(Stored items)
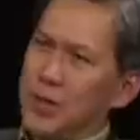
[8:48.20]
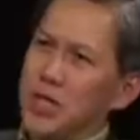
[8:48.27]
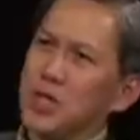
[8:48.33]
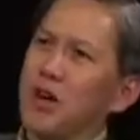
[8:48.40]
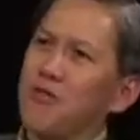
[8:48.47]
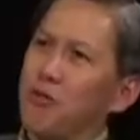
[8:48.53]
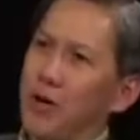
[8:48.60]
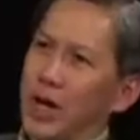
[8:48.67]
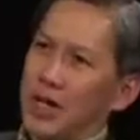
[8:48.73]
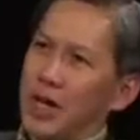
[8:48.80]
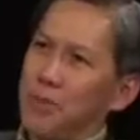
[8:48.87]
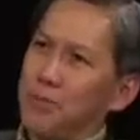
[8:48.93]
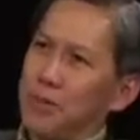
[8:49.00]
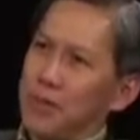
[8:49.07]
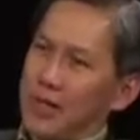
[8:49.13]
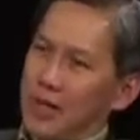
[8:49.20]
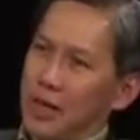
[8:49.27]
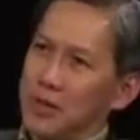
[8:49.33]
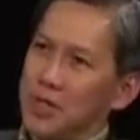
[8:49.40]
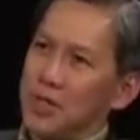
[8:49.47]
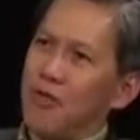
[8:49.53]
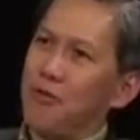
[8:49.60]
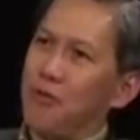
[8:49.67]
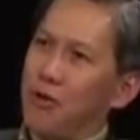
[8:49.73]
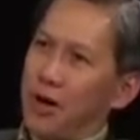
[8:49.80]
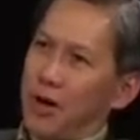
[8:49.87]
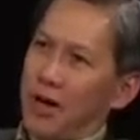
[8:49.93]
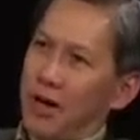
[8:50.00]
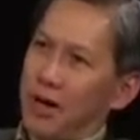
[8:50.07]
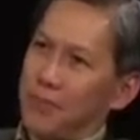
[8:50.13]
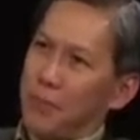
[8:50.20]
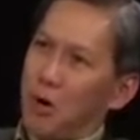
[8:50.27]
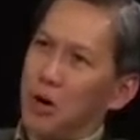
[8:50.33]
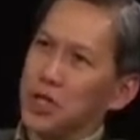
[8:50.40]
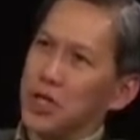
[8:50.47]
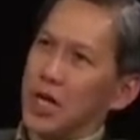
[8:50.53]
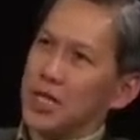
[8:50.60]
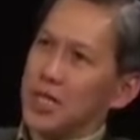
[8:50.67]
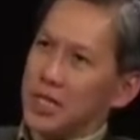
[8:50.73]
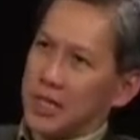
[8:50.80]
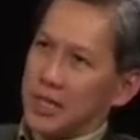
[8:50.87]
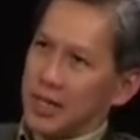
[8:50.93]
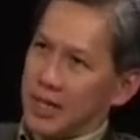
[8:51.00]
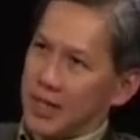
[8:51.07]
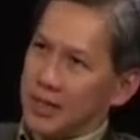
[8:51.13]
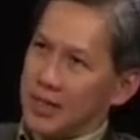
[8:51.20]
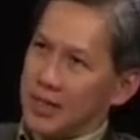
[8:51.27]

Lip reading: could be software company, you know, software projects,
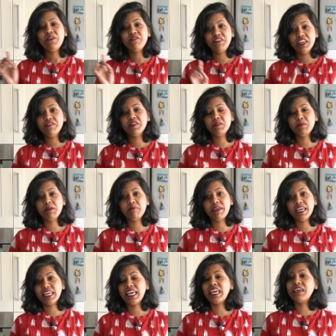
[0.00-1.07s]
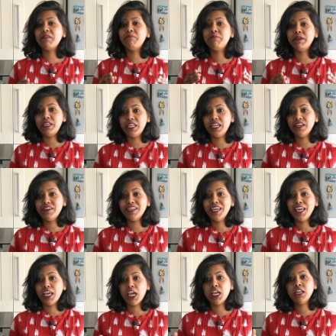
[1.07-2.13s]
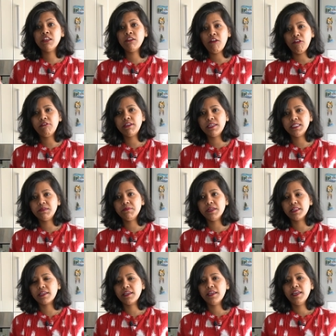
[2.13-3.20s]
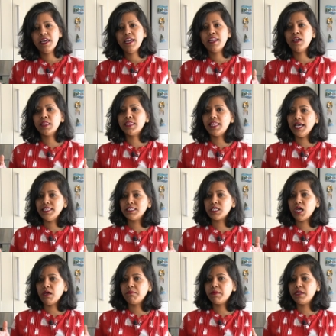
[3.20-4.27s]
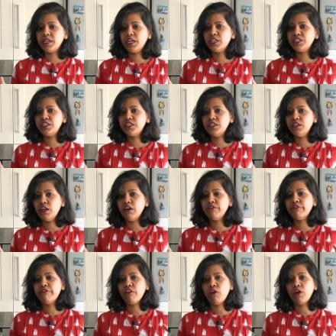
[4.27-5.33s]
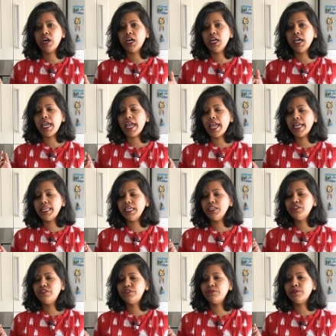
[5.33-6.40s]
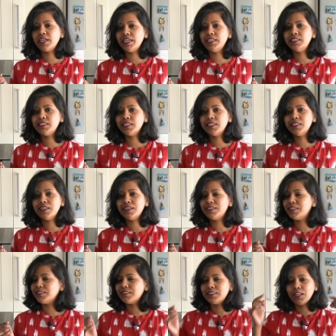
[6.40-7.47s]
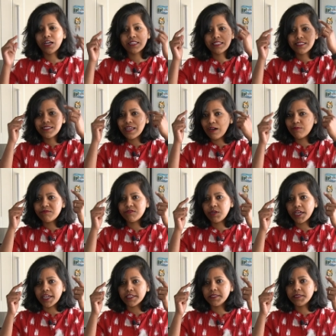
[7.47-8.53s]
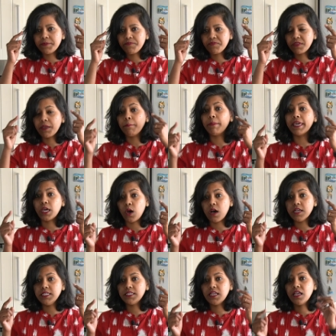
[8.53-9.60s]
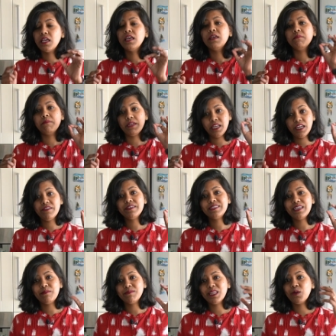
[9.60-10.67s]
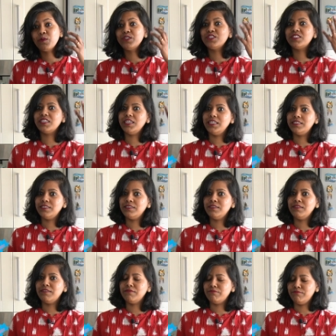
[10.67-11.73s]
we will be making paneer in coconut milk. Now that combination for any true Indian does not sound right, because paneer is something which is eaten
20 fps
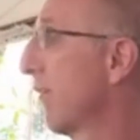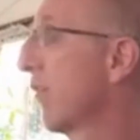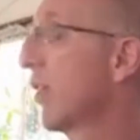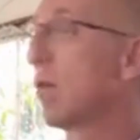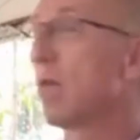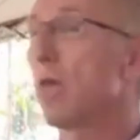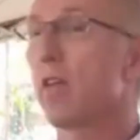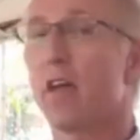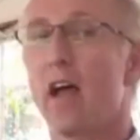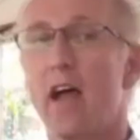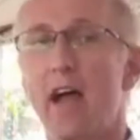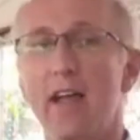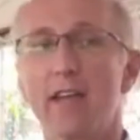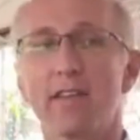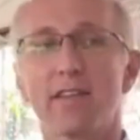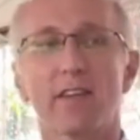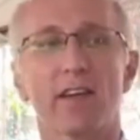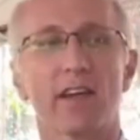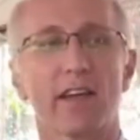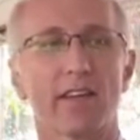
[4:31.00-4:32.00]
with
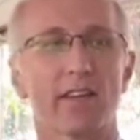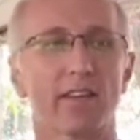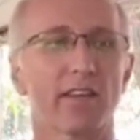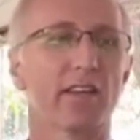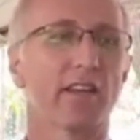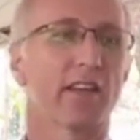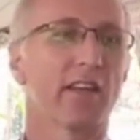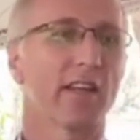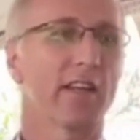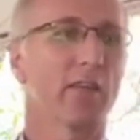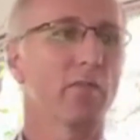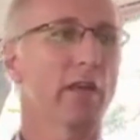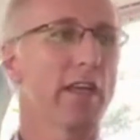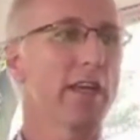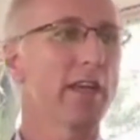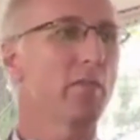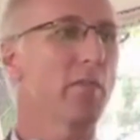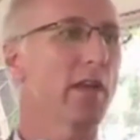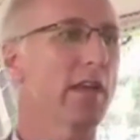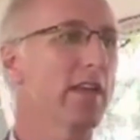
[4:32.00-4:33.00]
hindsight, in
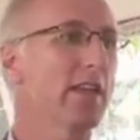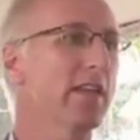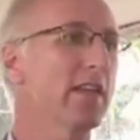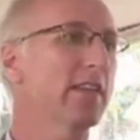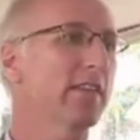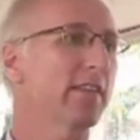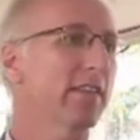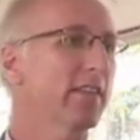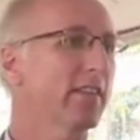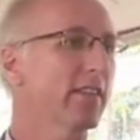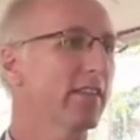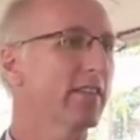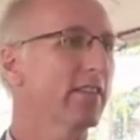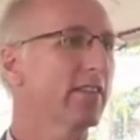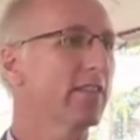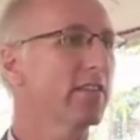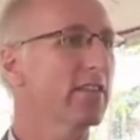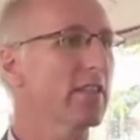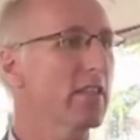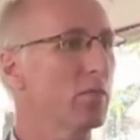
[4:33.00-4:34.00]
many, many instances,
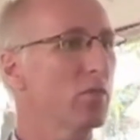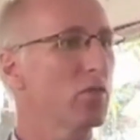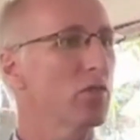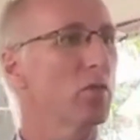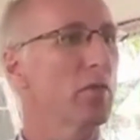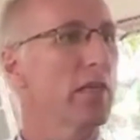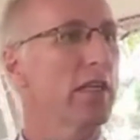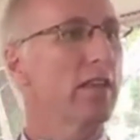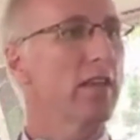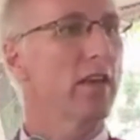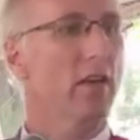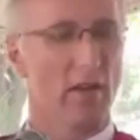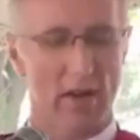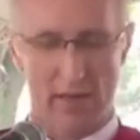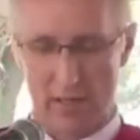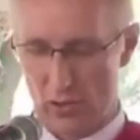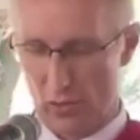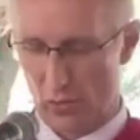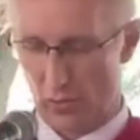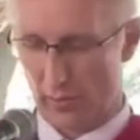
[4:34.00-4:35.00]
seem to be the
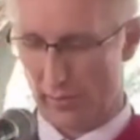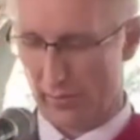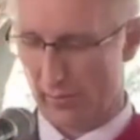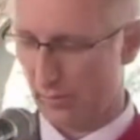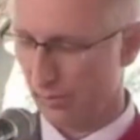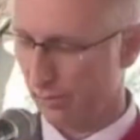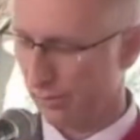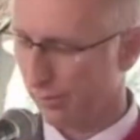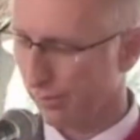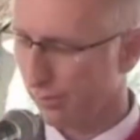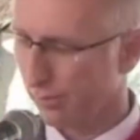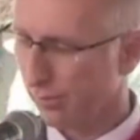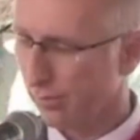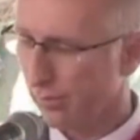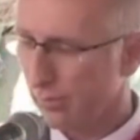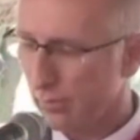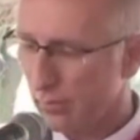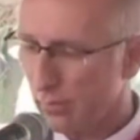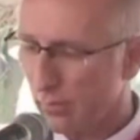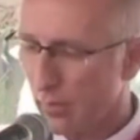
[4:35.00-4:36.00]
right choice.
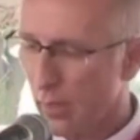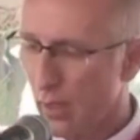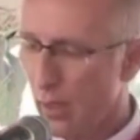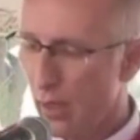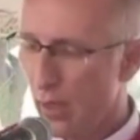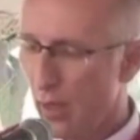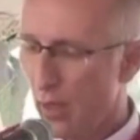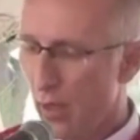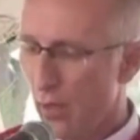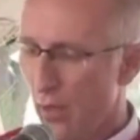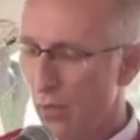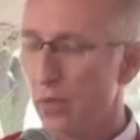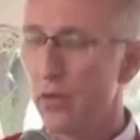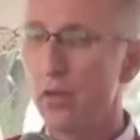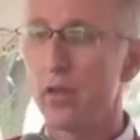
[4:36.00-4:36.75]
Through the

→ Task to carry out
Could you reproduce the records above exactly, leaving out every picture?

→ Response to this task
[8:48.20]
[8:48.27]
[8:48.33]
[8:48.40]
[8:48.47]
[8:48.53]
[8:48.60]
[8:48.67]
[8:48.73]
[8:48.80]
[8:48.87]
[8:48.93]
[8:49.00]
[8:49.07]
[8:49.13]
[8:49.20]
[8:49.27]
[8:49.33]
[8:49.40]
[8:49.47]
[8:49.53]
[8:49.60]
[8:49.67]
[8:49.73]
[8:49.80]
[8:49.87]
[8:49.93]
[8:50.00]
[8:50.07]
[8:50.13]
[8:50.20]
[8:50.27]
[8:50.33]
[8:50.40]
[8:50.47]
[8:50.53]
[8:50.60]
[8:50.67]
[8:50.73]
[8:50.80]
[8:50.87]
[8:50.93]
[8:51.00]
[8:51.07]
[8:51.13]
[8:51.20]
[8:51.27]

Lip reading: could be software company, you know, software projects,
[0.00-1.07s]
[1.07-2.13s]
[2.13-3.20s]
[3.20-4.27s]
[4.27-5.33s]
[5.33-6.40s]
[6.40-7.47s]
[7.47-8.53s]
[8.53-9.60s]
[9.60-10.67s]
[10.67-11.73s]
we will be making paneer in coconut milk. Now that combination for any true Indian does not sound right, because paneer is something which is eaten
20 fps
[4:31.00-4:32.00]
with
[4:32.00-4:33.00]
hindsight, in
[4:33.00-4:34.00]
many, many instances,
[4:34.00-4:35.00]
seem to be the
[4:35.00-4:36.00]
right choice.
[4:36.00-4:36.75]
Through the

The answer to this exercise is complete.